Soon she and Brown were leading the way upstairs, where she handed out the bee suits. They are white like spacesuits. But they do not come with what NASA calls a “primary life support system,” an oxygen supply. There is no need. The zip-around hood has netting on the front, not a clear plastic bubble. In a bee suit you breathe normally, but anxiously, even though Newton said the bees were “lovable and mild-mannered.”
Besides, she said, “Bees only sting in self-defense.” And only female bees, who are the workers and the queens, can sting. Male bees cannot.
She proved this by letting what she said was a male walk onto the back of her hand. Then she put her hand next to the trying-not-to-tremble hand of a newbie in the group — mine. The bee did not sting, but it did not stay long, either. In seconds, it flew away.
Brown and Tamara Read, who described herself as a Javits Center engineer and beekeeping apprentice, lit a small barbecue smoker. Newton said the smell would calm the bees, which secrete a chemical she called a “fear pheromone.”
“If they’re anxious,” she said, “they used that pheromone to communicate with other bees.”
So much anxiousness. But this is New York, the capital of anxiousness.
Newton opened a hive. The bees must not have released the fear pheromone, because they mostly stayed put. “They’re very mellow,” she announced, beginning what sounded like a physiology lesson: “They’re hairy all over. They’ve got hair on their eyeballs.” Not to get too technical or anything, but bees had nothing to do with the origin of the slang phrase "hairy eyeball," according to the Oxford English Dictionary.
Inside the hives, there was honey in the removable wooden frames — darker honey, she said, than a batch harvested last month. She shook the bees off a frame, and after shedding the beekeeping suits, watched Read carry the frame inside to the Javits Center’s huge main kitchen.

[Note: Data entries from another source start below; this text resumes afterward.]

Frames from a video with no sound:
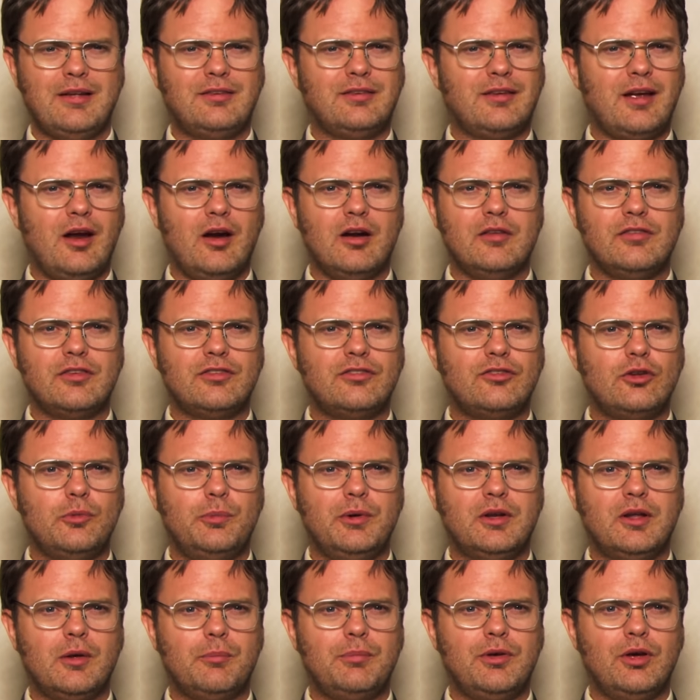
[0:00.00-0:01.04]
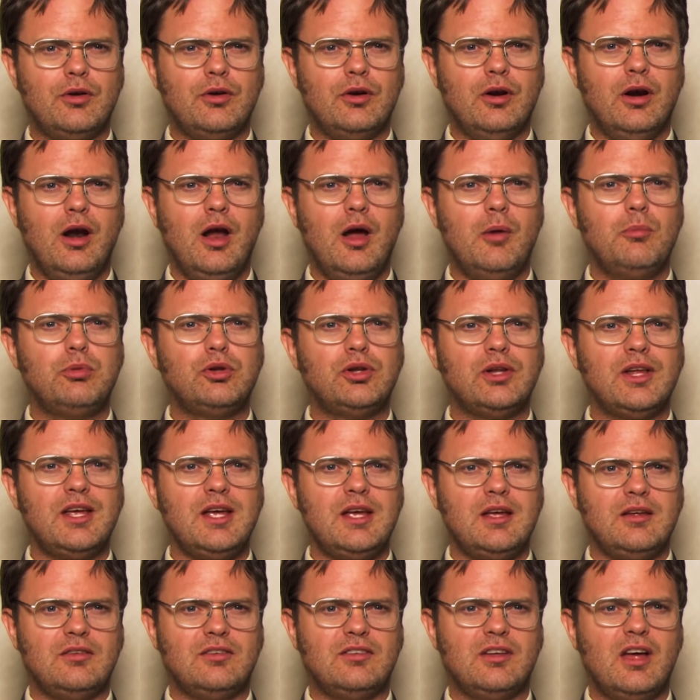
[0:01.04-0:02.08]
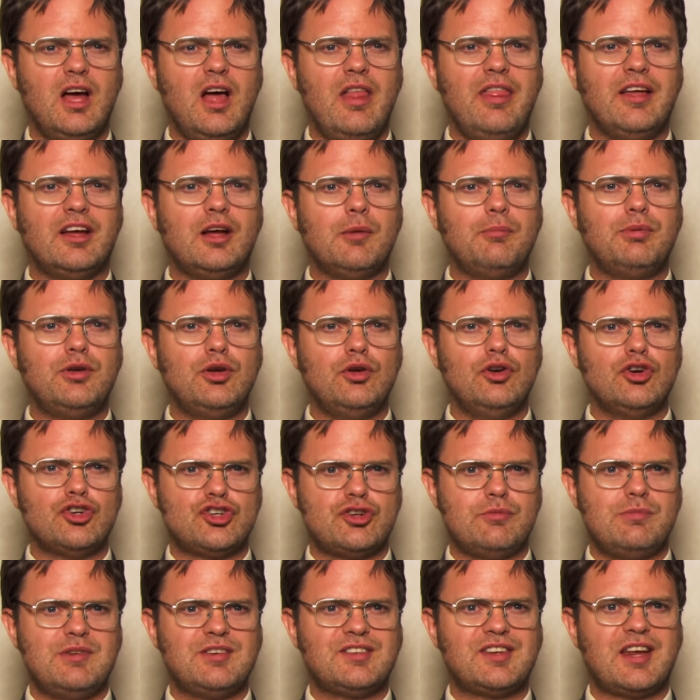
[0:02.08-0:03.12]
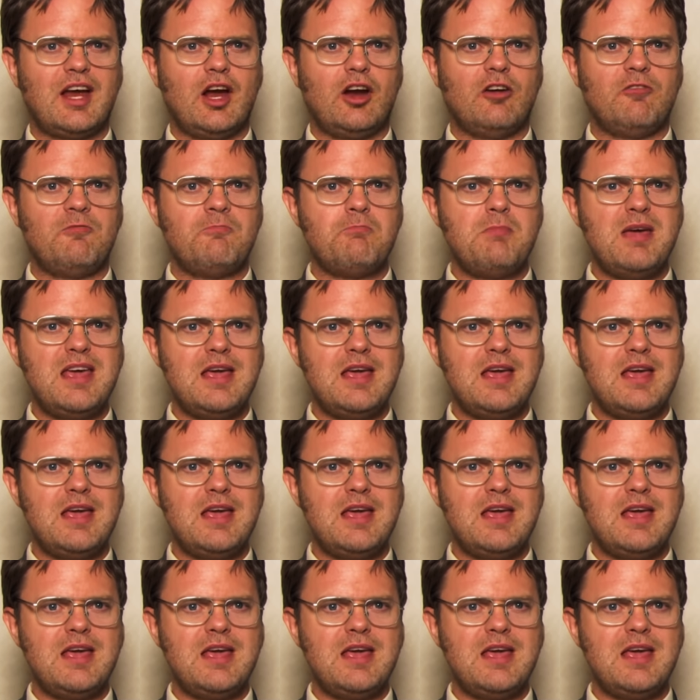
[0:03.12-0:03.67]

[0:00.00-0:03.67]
Am I scared of a stupid computer? Please, the computer should be scared of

The chef, Alex Reyes, was waiting.
He watched as Newton cut some honeycombs and spooned a dollop onto the small glass surface of a refractometer, a device used to gauge the moisture content in the honey. Newton held it up to the light.
“Pretty dry,” she said.
Reyes agreed when she handed the refractometer to him. “Really nice,” he said.

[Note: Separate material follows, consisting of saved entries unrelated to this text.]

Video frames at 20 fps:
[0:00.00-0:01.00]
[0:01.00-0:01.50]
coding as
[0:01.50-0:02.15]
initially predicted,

So she began carving the honeycomb into squares using a large knife. The squares looked almost like chocolate. Reyes said they reminded him of toffee. Newton said the honey was twice as sweet as sugar.
John Erickson, the vice president of Centerplate, which has the food and beverage concession at the Javits Center, said he had tried locally harvested honey at the Taste NY market on the Taconic Parkway near Lagrangeville, New York. “But their honey was in a bottle,” he said. “This is like getting the milk from a cow.”
By now Newton was putting other frames in an extraction device, a spinner that would remove the honey the way a salad spinner removes the water from just-washed lettuce. The brand-new extractor broke down. Brown got it going using a battery-operated drill from his workshop, and Reyes made salads with honey in the dressing. Among the other ingredients were mustard, shallots, sea salt, garlic and vinegar. The salads will be sold in the Taste NY Bistro at the Javits Center.
But there was more honey, lots of it, in a white bucket with a spigot. Read filled dozens of one-ounce jars, 135 in all, with labels that did not stint on puns like “taste the buzz” and “a hive of opportunity.” There were several larger jars for Reyes, for more salad dressing.
Newton said it was so much, so soon. “I was thrilled we could have a harvest this first year,” she said. “Most of the time, in the first year, we don’t count on getting any.”